To do:
Write the data out again exactly, with no pictures.
*** Opening of Material supplied ***
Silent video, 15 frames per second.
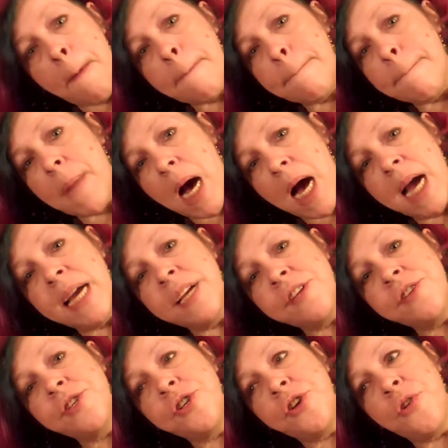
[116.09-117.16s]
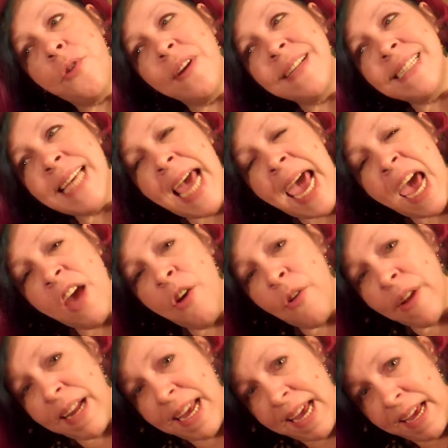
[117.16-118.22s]
Mind your
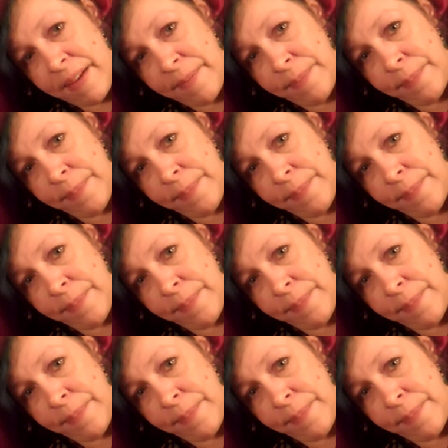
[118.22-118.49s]
integrity.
*** Close of Material supplied ***
Solution for this problem:
Silent video, 15 frames per second.
[116.09-117.16s]
[117.16-118.22s]
Mind your
[118.22-118.49s]
integrity.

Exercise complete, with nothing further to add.